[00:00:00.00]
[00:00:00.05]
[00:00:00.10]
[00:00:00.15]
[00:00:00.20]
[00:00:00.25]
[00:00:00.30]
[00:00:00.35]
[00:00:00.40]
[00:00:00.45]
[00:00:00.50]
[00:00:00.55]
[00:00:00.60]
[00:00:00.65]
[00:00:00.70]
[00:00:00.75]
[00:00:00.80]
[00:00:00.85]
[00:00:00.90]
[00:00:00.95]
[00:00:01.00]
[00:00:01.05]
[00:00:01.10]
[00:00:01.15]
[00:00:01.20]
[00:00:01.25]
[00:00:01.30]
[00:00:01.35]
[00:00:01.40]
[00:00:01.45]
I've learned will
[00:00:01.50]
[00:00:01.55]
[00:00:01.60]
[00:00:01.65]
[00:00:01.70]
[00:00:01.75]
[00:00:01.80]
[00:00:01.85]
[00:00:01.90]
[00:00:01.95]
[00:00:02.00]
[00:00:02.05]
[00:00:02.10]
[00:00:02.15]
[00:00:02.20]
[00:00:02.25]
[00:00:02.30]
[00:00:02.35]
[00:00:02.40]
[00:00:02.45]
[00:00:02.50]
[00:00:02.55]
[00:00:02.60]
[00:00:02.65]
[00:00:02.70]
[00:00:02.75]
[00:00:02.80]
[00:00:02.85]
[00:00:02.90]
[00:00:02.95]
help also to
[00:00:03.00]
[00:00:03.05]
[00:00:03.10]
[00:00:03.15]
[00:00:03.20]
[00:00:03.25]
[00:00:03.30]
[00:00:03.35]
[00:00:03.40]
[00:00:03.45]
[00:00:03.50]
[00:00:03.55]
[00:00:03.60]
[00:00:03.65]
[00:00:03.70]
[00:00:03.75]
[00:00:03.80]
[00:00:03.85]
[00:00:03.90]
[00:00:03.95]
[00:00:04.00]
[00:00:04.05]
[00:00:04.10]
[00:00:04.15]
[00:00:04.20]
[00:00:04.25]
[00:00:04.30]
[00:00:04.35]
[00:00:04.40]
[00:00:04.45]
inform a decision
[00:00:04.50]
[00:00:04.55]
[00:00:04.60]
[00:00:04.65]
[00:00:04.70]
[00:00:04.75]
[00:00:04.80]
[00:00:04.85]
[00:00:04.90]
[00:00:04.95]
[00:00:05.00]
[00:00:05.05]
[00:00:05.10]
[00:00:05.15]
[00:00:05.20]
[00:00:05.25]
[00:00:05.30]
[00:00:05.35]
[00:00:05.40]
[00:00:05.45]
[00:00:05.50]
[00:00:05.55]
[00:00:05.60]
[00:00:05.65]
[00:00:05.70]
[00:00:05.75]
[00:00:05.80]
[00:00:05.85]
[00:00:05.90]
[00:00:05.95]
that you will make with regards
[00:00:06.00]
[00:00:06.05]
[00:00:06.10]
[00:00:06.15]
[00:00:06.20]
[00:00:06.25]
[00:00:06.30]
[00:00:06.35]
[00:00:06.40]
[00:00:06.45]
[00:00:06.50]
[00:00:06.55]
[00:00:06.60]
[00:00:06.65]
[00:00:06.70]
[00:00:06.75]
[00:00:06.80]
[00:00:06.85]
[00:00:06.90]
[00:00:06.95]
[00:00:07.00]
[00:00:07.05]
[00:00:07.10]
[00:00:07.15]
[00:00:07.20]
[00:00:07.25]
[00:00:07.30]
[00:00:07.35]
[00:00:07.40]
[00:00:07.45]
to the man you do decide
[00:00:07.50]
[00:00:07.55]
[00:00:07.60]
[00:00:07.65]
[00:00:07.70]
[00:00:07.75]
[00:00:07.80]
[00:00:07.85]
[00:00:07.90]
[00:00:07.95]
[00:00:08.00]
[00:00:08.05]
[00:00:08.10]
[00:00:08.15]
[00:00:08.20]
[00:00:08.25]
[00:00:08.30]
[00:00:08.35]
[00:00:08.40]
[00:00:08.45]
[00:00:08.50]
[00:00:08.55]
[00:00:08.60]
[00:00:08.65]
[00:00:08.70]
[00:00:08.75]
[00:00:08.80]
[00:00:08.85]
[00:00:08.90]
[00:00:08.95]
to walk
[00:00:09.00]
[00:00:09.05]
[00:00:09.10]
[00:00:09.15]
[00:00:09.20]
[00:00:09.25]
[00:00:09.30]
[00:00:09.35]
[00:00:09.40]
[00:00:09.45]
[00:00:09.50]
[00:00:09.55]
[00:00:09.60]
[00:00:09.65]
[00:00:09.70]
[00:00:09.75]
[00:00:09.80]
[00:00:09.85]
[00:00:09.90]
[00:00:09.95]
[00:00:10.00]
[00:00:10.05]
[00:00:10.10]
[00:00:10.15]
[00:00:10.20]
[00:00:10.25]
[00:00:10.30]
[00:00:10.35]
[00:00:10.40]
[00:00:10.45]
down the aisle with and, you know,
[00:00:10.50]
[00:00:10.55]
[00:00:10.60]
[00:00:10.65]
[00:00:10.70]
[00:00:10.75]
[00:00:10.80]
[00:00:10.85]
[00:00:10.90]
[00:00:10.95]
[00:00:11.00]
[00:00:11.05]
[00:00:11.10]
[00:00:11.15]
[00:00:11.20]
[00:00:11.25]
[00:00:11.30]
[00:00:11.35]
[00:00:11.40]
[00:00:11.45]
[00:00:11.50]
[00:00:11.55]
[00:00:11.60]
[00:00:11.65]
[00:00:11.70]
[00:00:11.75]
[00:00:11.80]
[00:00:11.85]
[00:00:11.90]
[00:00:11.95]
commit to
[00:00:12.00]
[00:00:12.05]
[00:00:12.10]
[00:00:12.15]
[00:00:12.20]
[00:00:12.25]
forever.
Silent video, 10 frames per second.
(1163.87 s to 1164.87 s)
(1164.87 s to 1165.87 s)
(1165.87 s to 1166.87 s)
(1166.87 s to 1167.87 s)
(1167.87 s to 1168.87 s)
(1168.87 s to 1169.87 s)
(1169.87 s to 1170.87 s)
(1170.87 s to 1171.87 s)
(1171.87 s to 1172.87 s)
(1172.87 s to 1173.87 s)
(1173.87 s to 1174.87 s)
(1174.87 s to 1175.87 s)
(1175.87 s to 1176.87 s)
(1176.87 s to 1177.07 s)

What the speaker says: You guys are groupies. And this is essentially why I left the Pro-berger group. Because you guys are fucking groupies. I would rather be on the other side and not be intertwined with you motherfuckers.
+===+
--- TASK DETAILS ---
Each entry above needs to be output exactly as written.

--- FINISHED TASK ---
[00:00:00.00]
[00:00:00.05]
[00:00:00.10]
[00:00:00.15]
[00:00:00.20]
[00:00:00.25]
[00:00:00.30]
[00:00:00.35]
[00:00:00.40]
[00:00:00.45]
[00:00:00.50]
[00:00:00.55]
[00:00:00.60]
[00:00:00.65]
[00:00:00.70]
[00:00:00.75]
[00:00:00.80]
[00:00:00.85]
[00:00:00.90]
[00:00:00.95]
[00:00:01.00]
[00:00:01.05]
[00:00:01.10]
[00:00:01.15]
[00:00:01.20]
[00:00:01.25]
[00:00:01.30]
[00:00:01.35]
[00:00:01.40]
[00:00:01.45]
I've learned will
[00:00:01.50]
[00:00:01.55]
[00:00:01.60]
[00:00:01.65]
[00:00:01.70]
[00:00:01.75]
[00:00:01.80]
[00:00:01.85]
[00:00:01.90]
[00:00:01.95]
[00:00:02.00]
[00:00:02.05]
[00:00:02.10]
[00:00:02.15]
[00:00:02.20]
[00:00:02.25]
[00:00:02.30]
[00:00:02.35]
[00:00:02.40]
[00:00:02.45]
[00:00:02.50]
[00:00:02.55]
[00:00:02.60]
[00:00:02.65]
[00:00:02.70]
[00:00:02.75]
[00:00:02.80]
[00:00:02.85]
[00:00:02.90]
[00:00:02.95]
help also to
[00:00:03.00]
[00:00:03.05]
[00:00:03.10]
[00:00:03.15]
[00:00:03.20]
[00:00:03.25]
[00:00:03.30]
[00:00:03.35]
[00:00:03.40]
[00:00:03.45]
[00:00:03.50]
[00:00:03.55]
[00:00:03.60]
[00:00:03.65]
[00:00:03.70]
[00:00:03.75]
[00:00:03.80]
[00:00:03.85]
[00:00:03.90]
[00:00:03.95]
[00:00:04.00]
[00:00:04.05]
[00:00:04.10]
[00:00:04.15]
[00:00:04.20]
[00:00:04.25]
[00:00:04.30]
[00:00:04.35]
[00:00:04.40]
[00:00:04.45]
inform a decision
[00:00:04.50]
[00:00:04.55]
[00:00:04.60]
[00:00:04.65]
[00:00:04.70]
[00:00:04.75]
[00:00:04.80]
[00:00:04.85]
[00:00:04.90]
[00:00:04.95]
[00:00:05.00]
[00:00:05.05]
[00:00:05.10]
[00:00:05.15]
[00:00:05.20]
[00:00:05.25]
[00:00:05.30]
[00:00:05.35]
[00:00:05.40]
[00:00:05.45]
[00:00:05.50]
[00:00:05.55]
[00:00:05.60]
[00:00:05.65]
[00:00:05.70]
[00:00:05.75]
[00:00:05.80]
[00:00:05.85]
[00:00:05.90]
[00:00:05.95]
that you will make with regards
[00:00:06.00]
[00:00:06.05]
[00:00:06.10]
[00:00:06.15]
[00:00:06.20]
[00:00:06.25]
[00:00:06.30]
[00:00:06.35]
[00:00:06.40]
[00:00:06.45]
[00:00:06.50]
[00:00:06.55]
[00:00:06.60]
[00:00:06.65]
[00:00:06.70]
[00:00:06.75]
[00:00:06.80]
[00:00:06.85]
[00:00:06.90]
[00:00:06.95]
[00:00:07.00]
[00:00:07.05]
[00:00:07.10]
[00:00:07.15]
[00:00:07.20]
[00:00:07.25]
[00:00:07.30]
[00:00:07.35]
[00:00:07.40]
[00:00:07.45]
to the man you do decide
[00:00:07.50]
[00:00:07.55]
[00:00:07.60]
[00:00:07.65]
[00:00:07.70]
[00:00:07.75]
[00:00:07.80]
[00:00:07.85]
[00:00:07.90]
[00:00:07.95]
[00:00:08.00]
[00:00:08.05]
[00:00:08.10]
[00:00:08.15]
[00:00:08.20]
[00:00:08.25]
[00:00:08.30]
[00:00:08.35]
[00:00:08.40]
[00:00:08.45]
[00:00:08.50]
[00:00:08.55]
[00:00:08.60]
[00:00:08.65]
[00:00:08.70]
[00:00:08.75]
[00:00:08.80]
[00:00:08.85]
[00:00:08.90]
[00:00:08.95]
to walk
[00:00:09.00]
[00:00:09.05]
[00:00:09.10]
[00:00:09.15]
[00:00:09.20]
[00:00:09.25]
[00:00:09.30]
[00:00:09.35]
[00:00:09.40]
[00:00:09.45]
[00:00:09.50]
[00:00:09.55]
[00:00:09.60]
[00:00:09.65]
[00:00:09.70]
[00:00:09.75]
[00:00:09.80]
[00:00:09.85]
[00:00:09.90]
[00:00:09.95]
[00:00:10.00]
[00:00:10.05]
[00:00:10.10]
[00:00:10.15]
[00:00:10.20]
[00:00:10.25]
[00:00:10.30]
[00:00:10.35]
[00:00:10.40]
[00:00:10.45]
down the aisle with and, you know,
[00:00:10.50]
[00:00:10.55]
[00:00:10.60]
[00:00:10.65]
[00:00:10.70]
[00:00:10.75]
[00:00:10.80]
[00:00:10.85]
[00:00:10.90]
[00:00:10.95]
[00:00:11.00]
[00:00:11.05]
[00:00:11.10]
[00:00:11.15]
[00:00:11.20]
[00:00:11.25]
[00:00:11.30]
[00:00:11.35]
[00:00:11.40]
[00:00:11.45]
[00:00:11.50]
[00:00:11.55]
[00:00:11.60]
[00:00:11.65]
[00:00:11.70]
[00:00:11.75]
[00:00:11.80]
[00:00:11.85]
[00:00:11.90]
[00:00:11.95]
commit to
[00:00:12.00]
[00:00:12.05]
[00:00:12.10]
[00:00:12.15]
[00:00:12.20]
[00:00:12.25]
forever.
Silent video, 10 frames per second.
(1163.87 s to 1164.87 s)
(1164.87 s to 1165.87 s)
(1165.87 s to 1166.87 s)
(1166.87 s to 1167.87 s)
(1167.87 s to 1168.87 s)
(1168.87 s to 1169.87 s)
(1169.87 s to 1170.87 s)
(1170.87 s to 1171.87 s)
(1171.87 s to 1172.87 s)
(1172.87 s to 1173.87 s)
(1173.87 s to 1174.87 s)
(1174.87 s to 1175.87 s)
(1175.87 s to 1176.87 s)
(1176.87 s to 1177.07 s)

What the speaker says: You guys are groupies. And this is essentially why I left the Pro-berger group. Because you guys are fucking groupies. I would rather be on the other side and not be intertwined with you motherfuckers.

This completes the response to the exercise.